● **WHAT THIS TASK INVOLVES**
Give back the data exactly, with no images.

● **PROVIDED RECORDS**
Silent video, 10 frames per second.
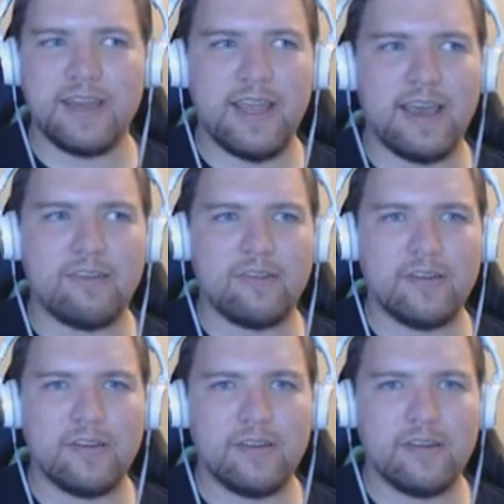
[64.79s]
now.
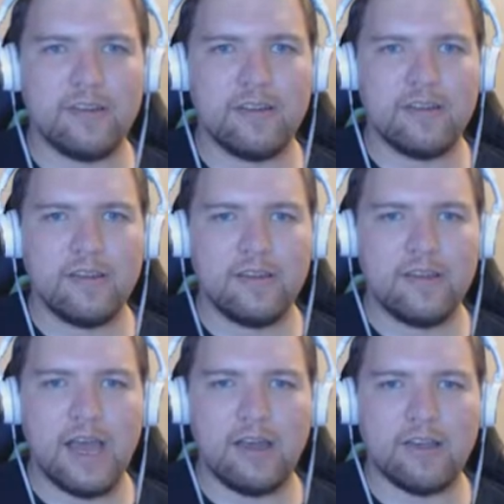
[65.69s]

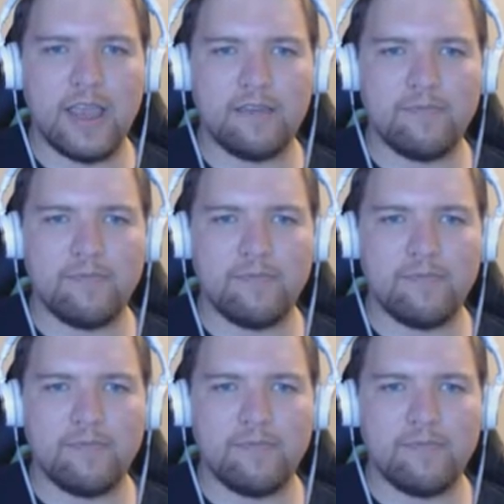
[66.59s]
Oh, okay.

● **ANSWER**
Silent video, 10 frames per second.
[64.79s]
now.
[65.69s]

[66.59s]
Oh, okay.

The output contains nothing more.